Les insectes y sont très nombreux (abeilles, sauterelles, grillons, araignées…). Les autres animaux qui peuplent l’île ont été importés d’Europe et d’Afrique. Les abords de l’île sont très poissonneux et la pêche y est abondante : on y trouve du thon, des espedas, le poisson noir et le congre sont très répandus. Au large, on peut apercevoir des dauphins, tortues et parfois (pour les plus chanceux !) des baleines.

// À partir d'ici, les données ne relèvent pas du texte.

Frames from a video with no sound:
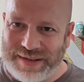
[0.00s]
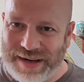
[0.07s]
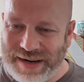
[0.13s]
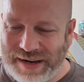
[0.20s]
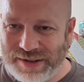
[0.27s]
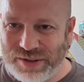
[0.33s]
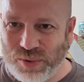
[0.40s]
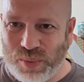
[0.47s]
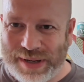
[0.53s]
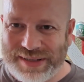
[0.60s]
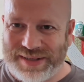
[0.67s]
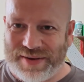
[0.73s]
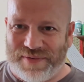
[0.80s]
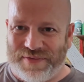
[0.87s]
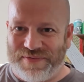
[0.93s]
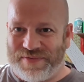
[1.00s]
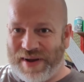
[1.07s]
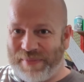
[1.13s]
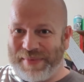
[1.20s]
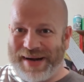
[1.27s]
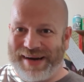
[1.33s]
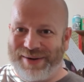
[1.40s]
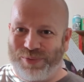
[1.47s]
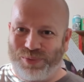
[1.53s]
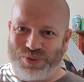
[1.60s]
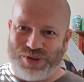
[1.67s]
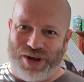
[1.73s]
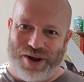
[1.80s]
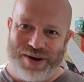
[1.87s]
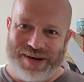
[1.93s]
yeah, there's always a feminine
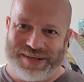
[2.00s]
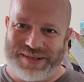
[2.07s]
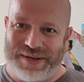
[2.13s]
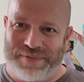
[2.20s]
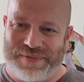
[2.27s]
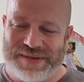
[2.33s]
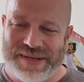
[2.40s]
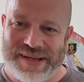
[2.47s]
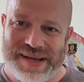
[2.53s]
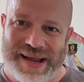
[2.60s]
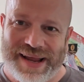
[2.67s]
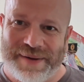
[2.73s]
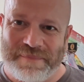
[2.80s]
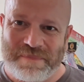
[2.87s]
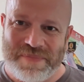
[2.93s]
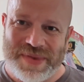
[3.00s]
alternative, isn't there?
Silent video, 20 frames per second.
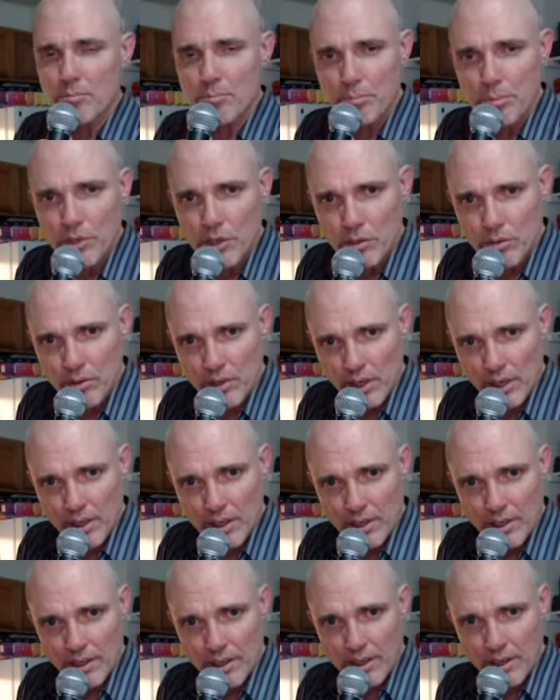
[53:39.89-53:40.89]
beauty,
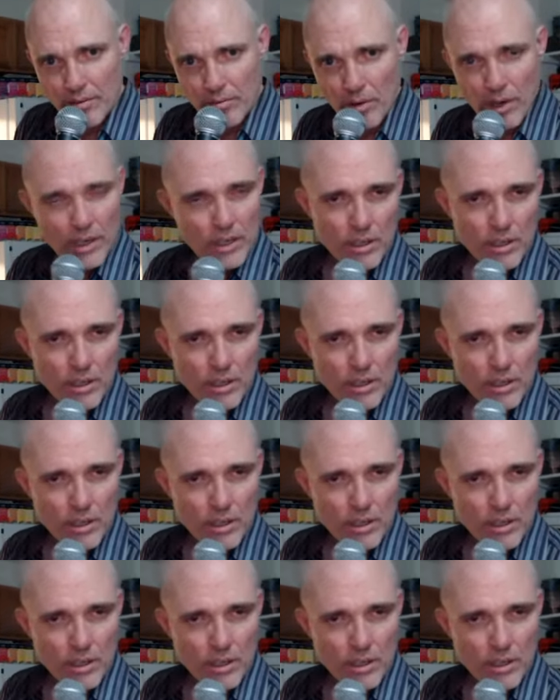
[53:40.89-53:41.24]
right?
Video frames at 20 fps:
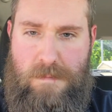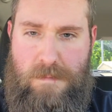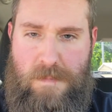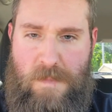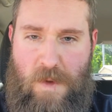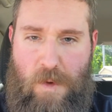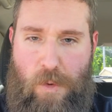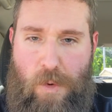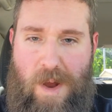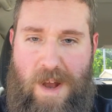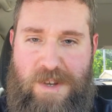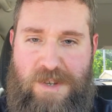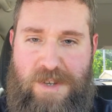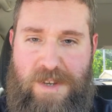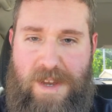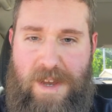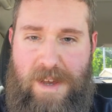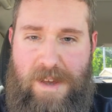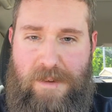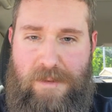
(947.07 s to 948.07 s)
Crashing
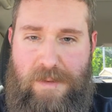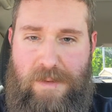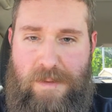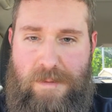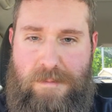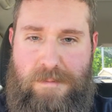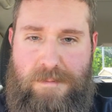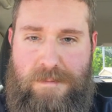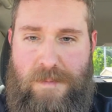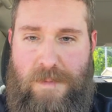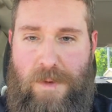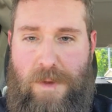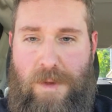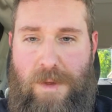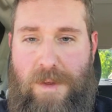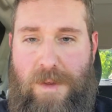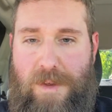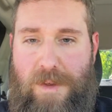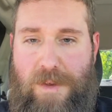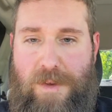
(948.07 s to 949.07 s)
Kev,
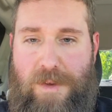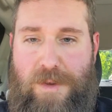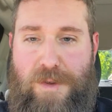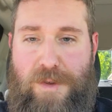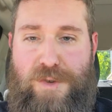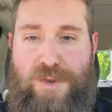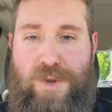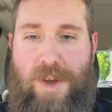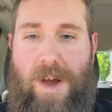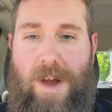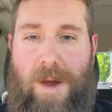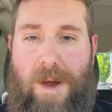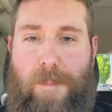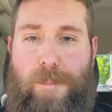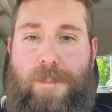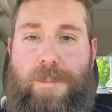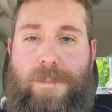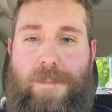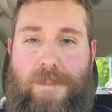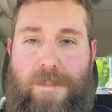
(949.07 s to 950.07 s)
good job.
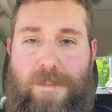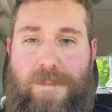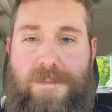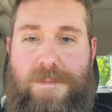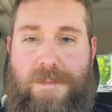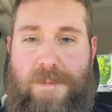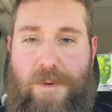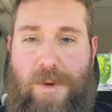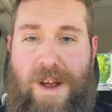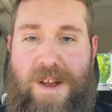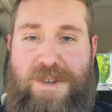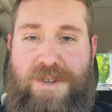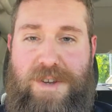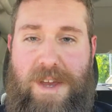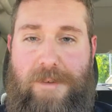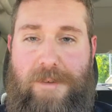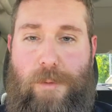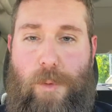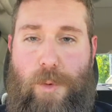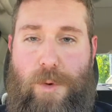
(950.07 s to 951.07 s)

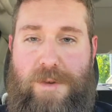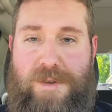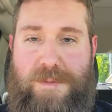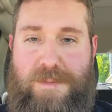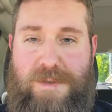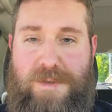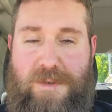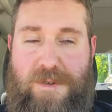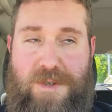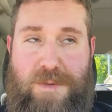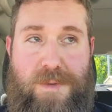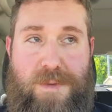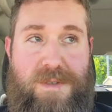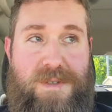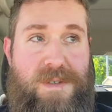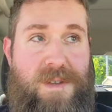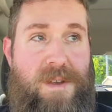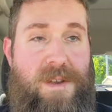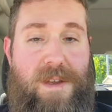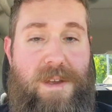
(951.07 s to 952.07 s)
Crashing Kev ordered some
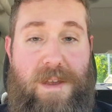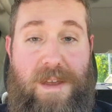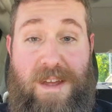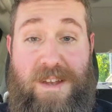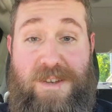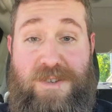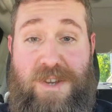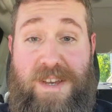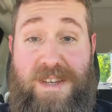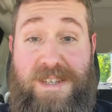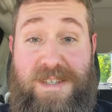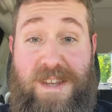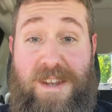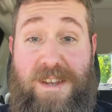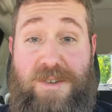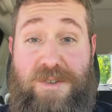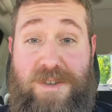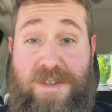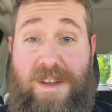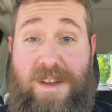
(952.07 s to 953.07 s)
Slishmans. Yeah, Jay
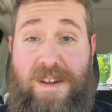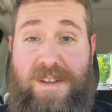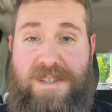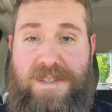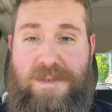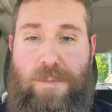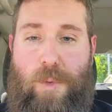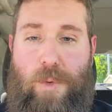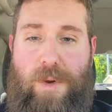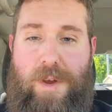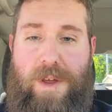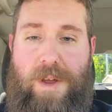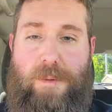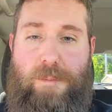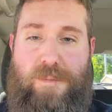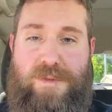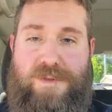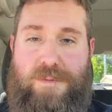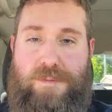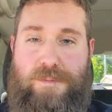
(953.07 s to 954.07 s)
said he just got some more in
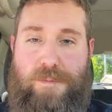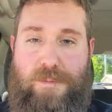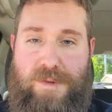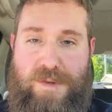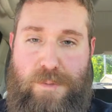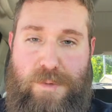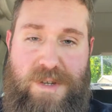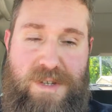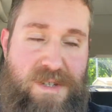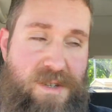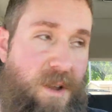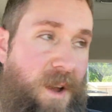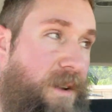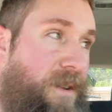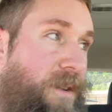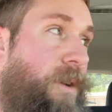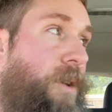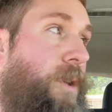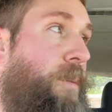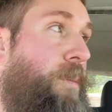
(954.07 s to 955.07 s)
and was
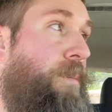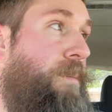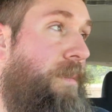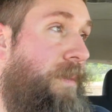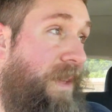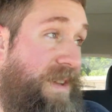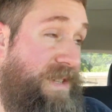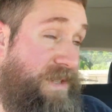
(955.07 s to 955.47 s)
restocked on them last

La flore mélange celle d’Europe du Sud, des Canaries et de la côte africaines. Il existe un reste de grande forêt primitive sur le versant nord de l’île composé de lauriers, fougères, bruyères, genêts, myrtes, châtaigniers, érables, yuccas, magnolias, eucalyptus, bambous, airelles et pins.
De nombreux cactus et vignes importés par les portugais et italiens donnent un caractère particulier à l’île. Les fleurs abondent : roses, bougainvilliers, azalées, camélias, mais aussi de nombreux fruits et légumes tropicaux tels que les papayes, goyaves, fruits de la passion, mangue, grenade, banane, ananas, les ignames, patates douces, maïs et pommes de terre.